The story begins with a green chile and cheese soufflé—spicy, light and airy, and at risk of sudden collapse, setting the tone for a comic culinary mystery. Rita Lafitte and her colleagues at Tres Amigas, the Santa Fe café of the series title, get involved in solving a murder again. The victim is a petty, arrogant bully, a restaurateur and food cart operator who made enemies of all the other food cart owners in the city. Not an easy death to care about except that a friend of Rita’s is being framed for it. Linda Santiago, the unlucky accused, is a wonderful, original character from the first book who doesn’t fit any mold or any of the standard roles in a comic mystery.

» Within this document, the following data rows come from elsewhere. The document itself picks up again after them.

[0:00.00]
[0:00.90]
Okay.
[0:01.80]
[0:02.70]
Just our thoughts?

Another complex, intriguing and believable character is the multi-faceted Don Busco, hotdog vendor and raconteur. Others are more broadly drawn and provide great comedy, especially Addie, with her delightfully eccentric fantasies of being British, and eighty-something Flori with her flirtatious ways, her sleuthing hobby and her new fascination with Sun Tzu’s Art of War. They are wildly colorful, but not to the point of being impossible. Someone just might feel free to be that odd in The City Different.
It was good to see Rita still connected to the memory of Victor from the first book in a natural flow of her personal story from one book to the next, and to watch how her budding romance develops. Her relationship with her daughter is an ongoing part of the series that adds depth and realism and of course the inevitable humor and conflict of parenting a teenager.

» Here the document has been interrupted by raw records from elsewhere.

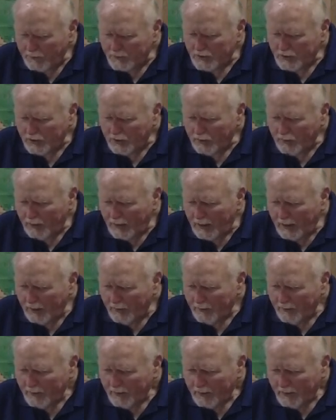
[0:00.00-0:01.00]
us to go
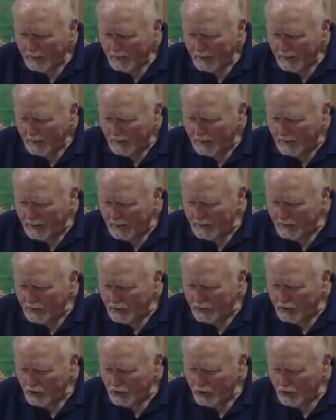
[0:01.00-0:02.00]
out and
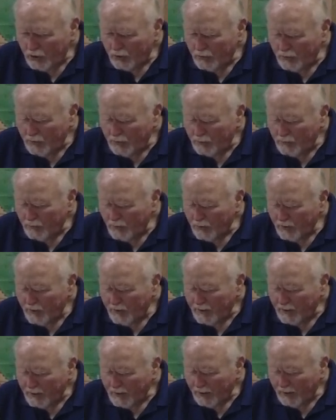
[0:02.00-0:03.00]
to show the
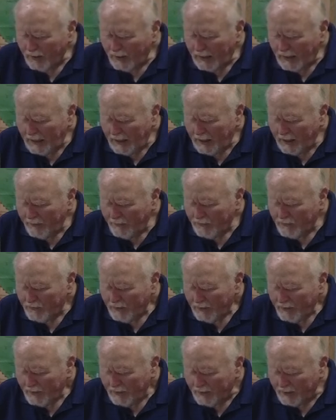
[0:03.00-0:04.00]
word in our lives,
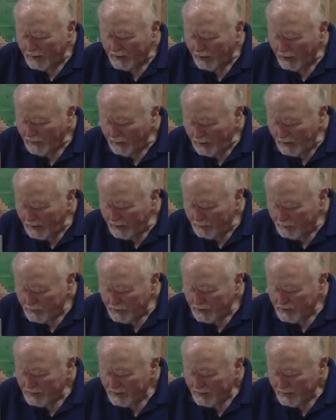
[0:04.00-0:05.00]
in our
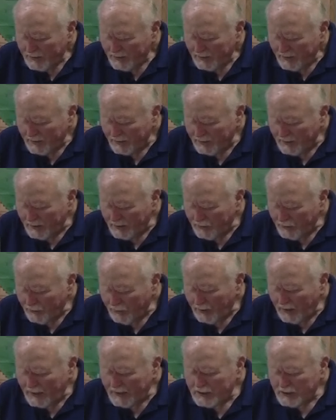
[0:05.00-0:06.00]
lips, and let
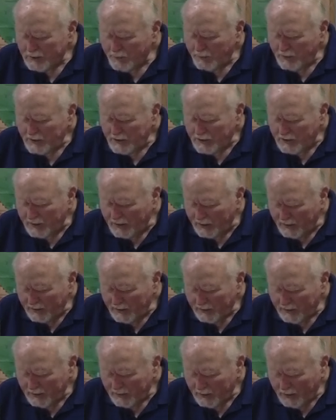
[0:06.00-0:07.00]
Christ be
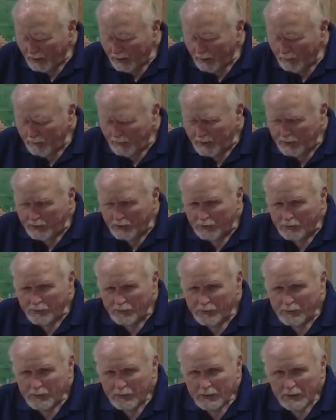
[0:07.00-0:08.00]
seen in all we
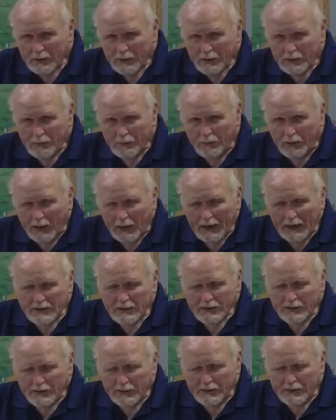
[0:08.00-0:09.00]
do. We
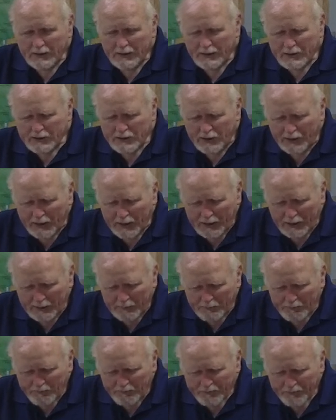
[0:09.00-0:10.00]
ask in his
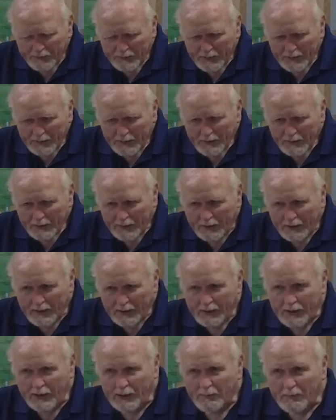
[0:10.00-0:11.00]
name,
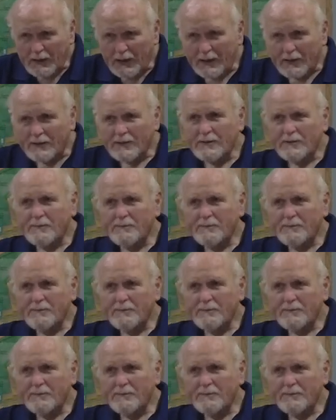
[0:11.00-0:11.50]
amen.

I got a kick out of the arrival of a flamboyant professional thief and his role in the plot. With the high rate of burglaries and thefts in Santa Fe, he may have strong future in the series. There are only 2 or 3 murders a year, but people like him have a thriving occupation.
The setting is brought to life, though only a very small portion of the city is featured. The writing is tight and polished, digressing only for the food-related tidbits that narrator Rita and culinary aficionado readers would find irresistible. With several subplots and red herrings, the plot was paced to keep to me turning the pages even after I figured out the killer’s identity. The revelation scene was the only weak point. Even though almost every mystery handles it this way, I’m not a fan of this particular genre convention and love it when authors find another option for getting closure on the crime. The final ending was satisfying, however. And of course, there are recipes for some of the foods featured in the story, including the thematic soufflé that frames the tale.